Nach der Festnahme des Istanbuler Bürgermeisters sind laut Berichten mehrere soziale Netzwerke sowie Kurznachrichtendienste nur eingeschränkt nutzbar.
Viele Türken beschrieben Drosselungen und Beschränkungen unter anderem auf X, YouTube, Instagram, TikTok, WhatsApp, Signal, Telegram und weiteren Diensten.
Weiter sind in der Millionenmetropole mehrere Strassen gesperrt worden.
Vier Tage lang bleiben laut dem Gouverneursamt in der Innenstadt ausgewählte Strassen gesperrt, zudem werden mehrere Bahnstationen geschlossen. Auch seien alle Arten von Versammlungen und Demonstrationen bis zum 23. März verboten, «um die öffentliche Ordnung in der gesamten Provinz aufrechtzuerhalten und mögliche Provokationen zu verhindern».
Die Festnahmen erschütterten auch die Finanzmärkte. Die Landeswährung Lira sackte zum US-Dollar auf ein Rekordtief ab, der Aktienmarkt brach ein und am Anleihenmarkt zogen die Renditen deutlich an.
Das Vorgehen der Strafverfolgungsbehörden gegen Imamoglu hatte sich schon vorher angekündigt. Am Dienstag war bekanntgeworden, dass die Istanbul-Universität ihm den Hochschulabschluss aberkannt hat. Dieser ist Voraussetzung zur Kandidatur für das Präsidentenamt.

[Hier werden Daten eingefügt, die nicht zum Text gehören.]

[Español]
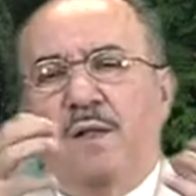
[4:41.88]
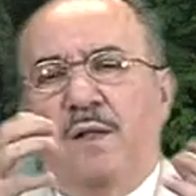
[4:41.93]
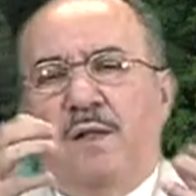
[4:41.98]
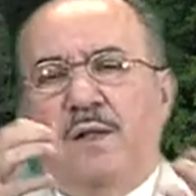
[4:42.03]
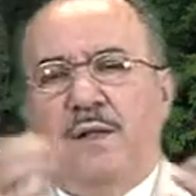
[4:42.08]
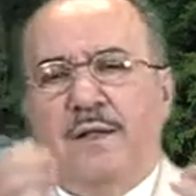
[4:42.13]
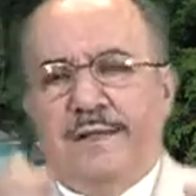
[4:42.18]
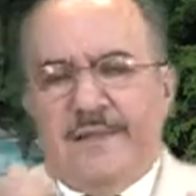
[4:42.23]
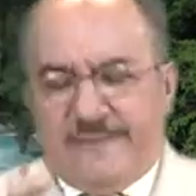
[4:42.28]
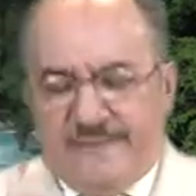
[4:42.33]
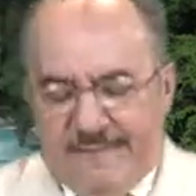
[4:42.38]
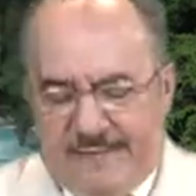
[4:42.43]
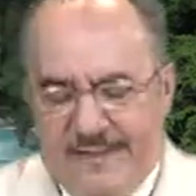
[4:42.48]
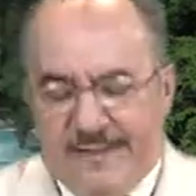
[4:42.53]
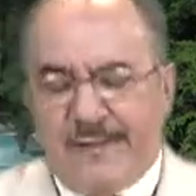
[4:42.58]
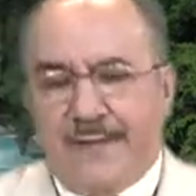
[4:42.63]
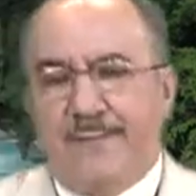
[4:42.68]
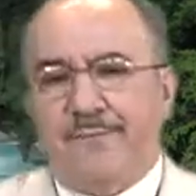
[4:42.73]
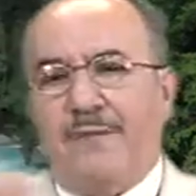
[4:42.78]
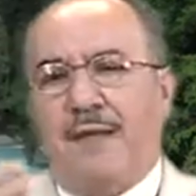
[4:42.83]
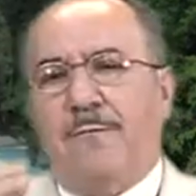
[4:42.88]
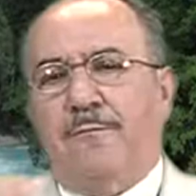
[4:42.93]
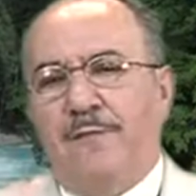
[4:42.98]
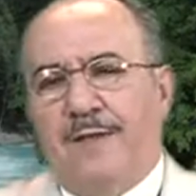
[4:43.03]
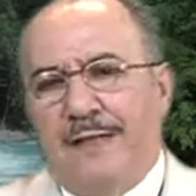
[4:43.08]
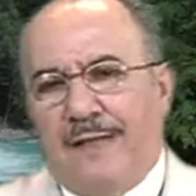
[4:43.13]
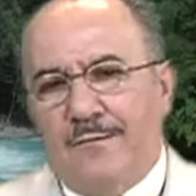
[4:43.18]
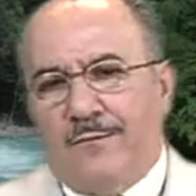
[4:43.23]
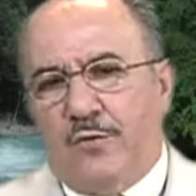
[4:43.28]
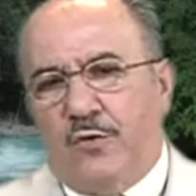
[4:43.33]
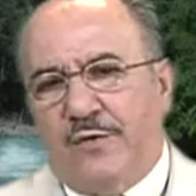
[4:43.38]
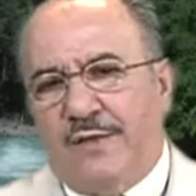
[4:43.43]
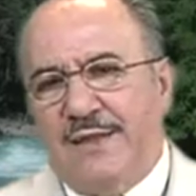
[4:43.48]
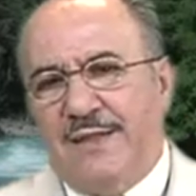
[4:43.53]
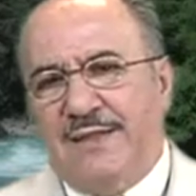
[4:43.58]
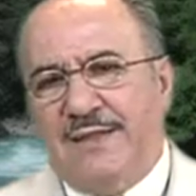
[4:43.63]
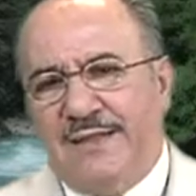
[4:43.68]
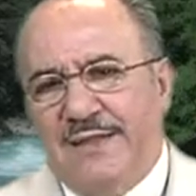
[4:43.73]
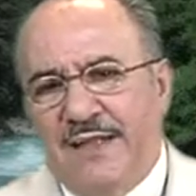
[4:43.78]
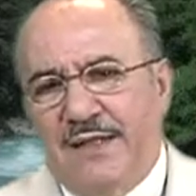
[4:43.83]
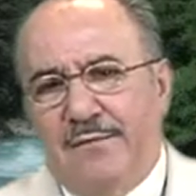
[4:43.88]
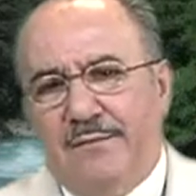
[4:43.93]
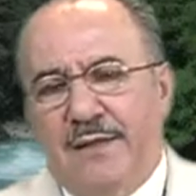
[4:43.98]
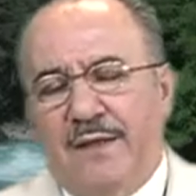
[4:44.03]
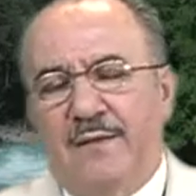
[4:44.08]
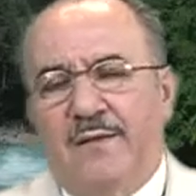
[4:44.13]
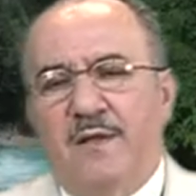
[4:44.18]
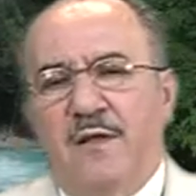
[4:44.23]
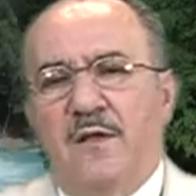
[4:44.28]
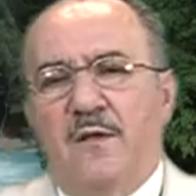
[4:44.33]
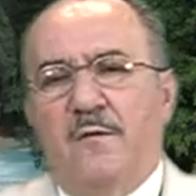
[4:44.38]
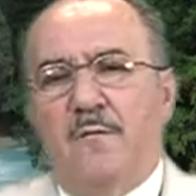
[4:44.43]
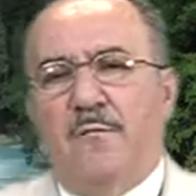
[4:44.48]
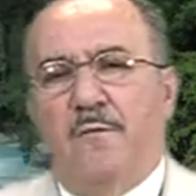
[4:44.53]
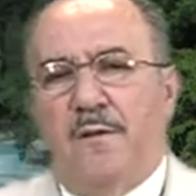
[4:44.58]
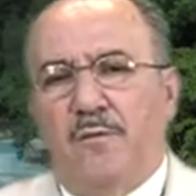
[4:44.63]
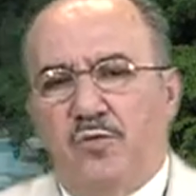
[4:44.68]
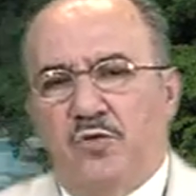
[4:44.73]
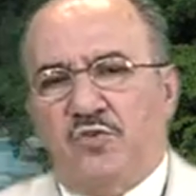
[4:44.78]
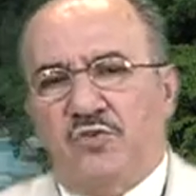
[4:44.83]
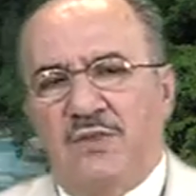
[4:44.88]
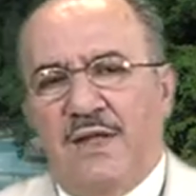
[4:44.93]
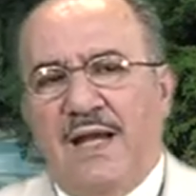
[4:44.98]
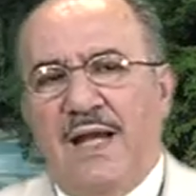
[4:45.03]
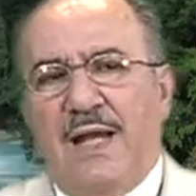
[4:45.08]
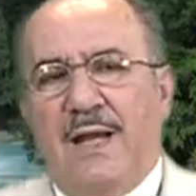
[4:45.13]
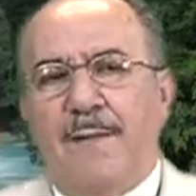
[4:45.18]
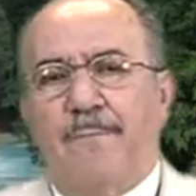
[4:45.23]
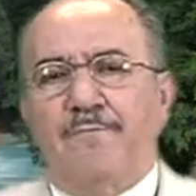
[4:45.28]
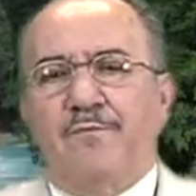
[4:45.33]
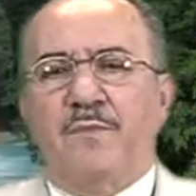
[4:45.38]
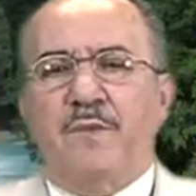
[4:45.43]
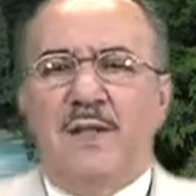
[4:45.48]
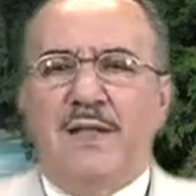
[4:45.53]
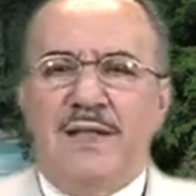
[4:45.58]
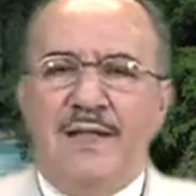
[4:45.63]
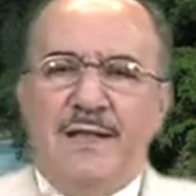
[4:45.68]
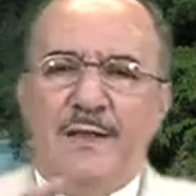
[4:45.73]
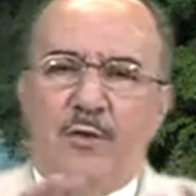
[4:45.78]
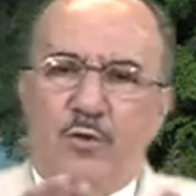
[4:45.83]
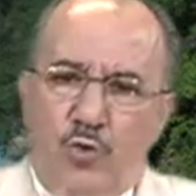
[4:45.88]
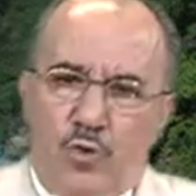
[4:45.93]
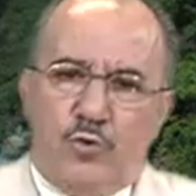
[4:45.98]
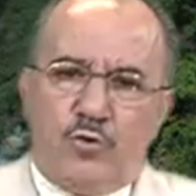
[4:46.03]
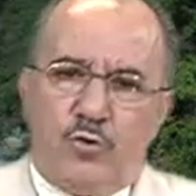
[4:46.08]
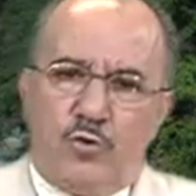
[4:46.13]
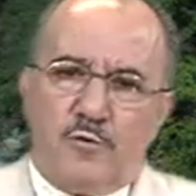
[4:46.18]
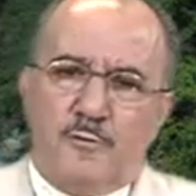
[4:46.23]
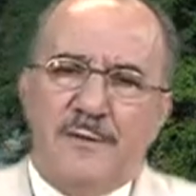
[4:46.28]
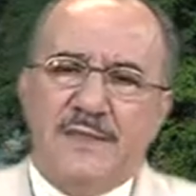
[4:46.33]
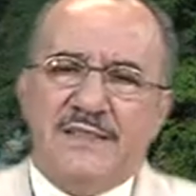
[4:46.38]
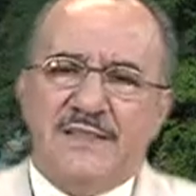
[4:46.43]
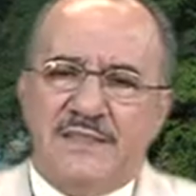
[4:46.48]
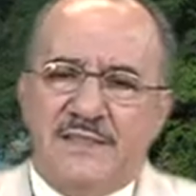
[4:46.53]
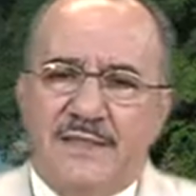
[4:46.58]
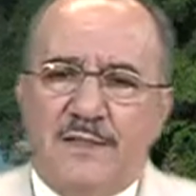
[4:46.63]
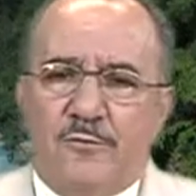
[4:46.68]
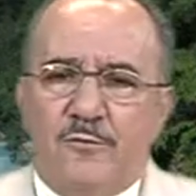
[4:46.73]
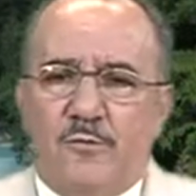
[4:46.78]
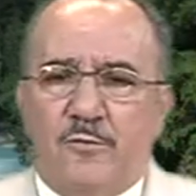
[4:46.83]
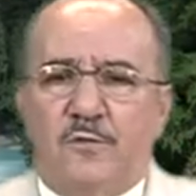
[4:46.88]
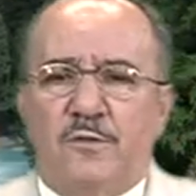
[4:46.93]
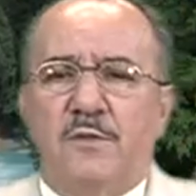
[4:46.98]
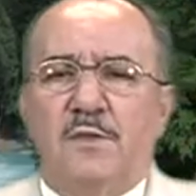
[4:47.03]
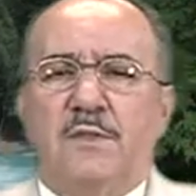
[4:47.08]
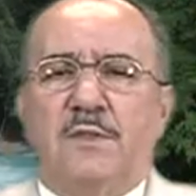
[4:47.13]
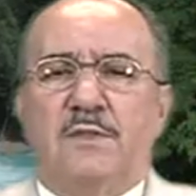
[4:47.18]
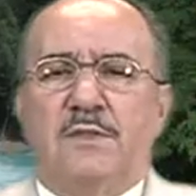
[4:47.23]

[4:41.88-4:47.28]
les vaya hablando del tema Vamos a leer otros versículos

Hintergrund der Annullierung soll ein angeblich unrechtmässiger Universitätswechsel sein. Imamoglu erklärte, er wolle gegen die Entscheidung vor Gericht ziehen, habe aber das Vertrauen in faire Urteile verloren. Ihm drohen in einer Reihe weiterer Verfahren, Haftstrafen und Politikverbote.